Population: 70,000

Location: Mbeya Region

Altitude: 2000 metres

Alternate names: Kimalila

Browse our stories from the Malila project

The Malila: The Malila live high in the mountains in the Mbeya Region of Tanzania. Their culture and language are well-preserved and the Malila are proud of their heritage. They place a high value on hospitality and are known to go above and beyond the call of duty to make sure that guests are properly taken care of. 

One of the customs for those who follow the traditional beliefs is to carry the bodies of their deceased to all the places they went while they were still alive. It is believed that this provides someone who has died with a proper chance to say goodbye. 

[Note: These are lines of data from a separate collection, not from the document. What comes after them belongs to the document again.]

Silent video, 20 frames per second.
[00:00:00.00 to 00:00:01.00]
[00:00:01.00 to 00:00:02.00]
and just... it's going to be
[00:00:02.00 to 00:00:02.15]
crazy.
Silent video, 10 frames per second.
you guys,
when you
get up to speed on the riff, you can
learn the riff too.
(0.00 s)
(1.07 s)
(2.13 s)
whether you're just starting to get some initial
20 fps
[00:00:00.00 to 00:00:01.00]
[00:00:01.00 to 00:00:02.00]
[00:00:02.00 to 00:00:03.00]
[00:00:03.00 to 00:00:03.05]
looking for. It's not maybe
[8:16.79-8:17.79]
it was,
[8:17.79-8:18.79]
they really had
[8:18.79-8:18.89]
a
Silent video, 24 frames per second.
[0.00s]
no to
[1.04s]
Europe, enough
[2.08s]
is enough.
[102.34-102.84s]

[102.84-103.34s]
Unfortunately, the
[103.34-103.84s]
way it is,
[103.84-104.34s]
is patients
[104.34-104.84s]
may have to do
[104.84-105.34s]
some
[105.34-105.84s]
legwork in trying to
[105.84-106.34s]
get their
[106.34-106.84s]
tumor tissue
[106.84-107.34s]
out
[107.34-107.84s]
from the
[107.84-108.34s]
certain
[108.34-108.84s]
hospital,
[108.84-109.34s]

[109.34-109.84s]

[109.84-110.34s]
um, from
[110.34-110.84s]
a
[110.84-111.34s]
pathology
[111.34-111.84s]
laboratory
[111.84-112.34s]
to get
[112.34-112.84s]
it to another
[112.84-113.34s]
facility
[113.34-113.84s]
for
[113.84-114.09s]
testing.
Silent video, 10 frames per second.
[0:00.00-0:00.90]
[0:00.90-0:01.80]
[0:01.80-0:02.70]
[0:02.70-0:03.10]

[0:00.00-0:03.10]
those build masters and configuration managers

The Malila are warm, hospitable people. They are excited to get the Word of God in their mother tongue.

Location within Country: Mbeya Region, about 40 km southwest of the town of Mbeya. South of Safwa, north of Ndali, west of Nyakyusa, east of Nyiha. 

Geography and Climate: Savannah and tropical forest. They live high in the mountains where the temperature can drop to 42° F. The climate is perfect for farming -they have moisture in the form of dew all year round.

Cultural Information: The Malila have been somewhat isolated from other groups due to the geographic location, which is not easily accessible, but the area is rich agriculturally. The Malila are very hard working. Their fields stretch as far as one can see, and all their work is done by hand. Their crops consist of: maize, potatoes, sweet potatoes, peas, beans, millet, and some wheat. Cash crops include coffee and pyrethrum. Due to adequate rainfall the people can harvest up to three times per year. They have enough food for their daily lives and get money from selling their harvests in Santilya, a local market town.

Health: There is very little malaria due to the high altitude but diarrhea is a large health concern for the Malila people. 

Language Group Information: A sociolinguistic survey in the Malila area was conducted by the Language Assessment team in 2003. The conclusions from this research were as follows: 

  • The Malila language is clearly vital. It is the dominant language in the Malila society in all domains other than in education and church, and is the main language among the children.
  • All four groups interviewed said that the Malila all speak the same language throughout the area. They all agreed that the use of Swahili in their communities was low. One estimated that only 25% of the population truly knows Swahili.
  • All the church leaders agreed that there were people in their congregations who do not understand everything when Swahili is used.
  • Within the Malila community, the Malila language is strongly vital and has high prestige. There are no indications of language shift to another language. Ilembo is the village that should be used as reference dialect.

The Malila are a very close-knit group and almost exclusively use their own language. This is due to the fact that the area is not easily accessible. Their language is very much alive and despite being educated in Swahili, the national language, many cannot speak it well. The Malila travel little and many people have never been as far as Mbeya town. They preserve their language and their culture much more than some other people groups. 

Religion: Christian, traditional religion. There is a growing church in the Malila area but many pastors are having difficulty preaching from a Swahili Bible. They often preach in Malila but cannot read the Bible in Malila as it does not exist. They are longing for the Word of God in their language. Now work has begun in order to help them to get it. Strong evangelistic efforts in the region by the churches have resulted in numerous Christians. 

The Malila Church: There was an overwhelming consensus among the church leaders that the Malila Bible is wanted and that they themselves would use it. A strong motivation is the lack of Swahili proficiency. Most churches use Malila regularly in their services but find it difficult, especially in worship, since the Bible can only be read in Swahili. Even those who did not know Malila themselves said that they would have the Malila Bible read and used in church, for evangelism, and even in their home. There is definitely a strong support from church leaders to having and using Malila Scriptures.

The Language Team: The team has members of MEC, Baptist and Salvation Army. The team is made up of Juma M., Lukas M. as translators, Majariwa M. as Literacy/SU coordinator and Samwell M. as back translator.

History: No previous language development has been attempted in Malila.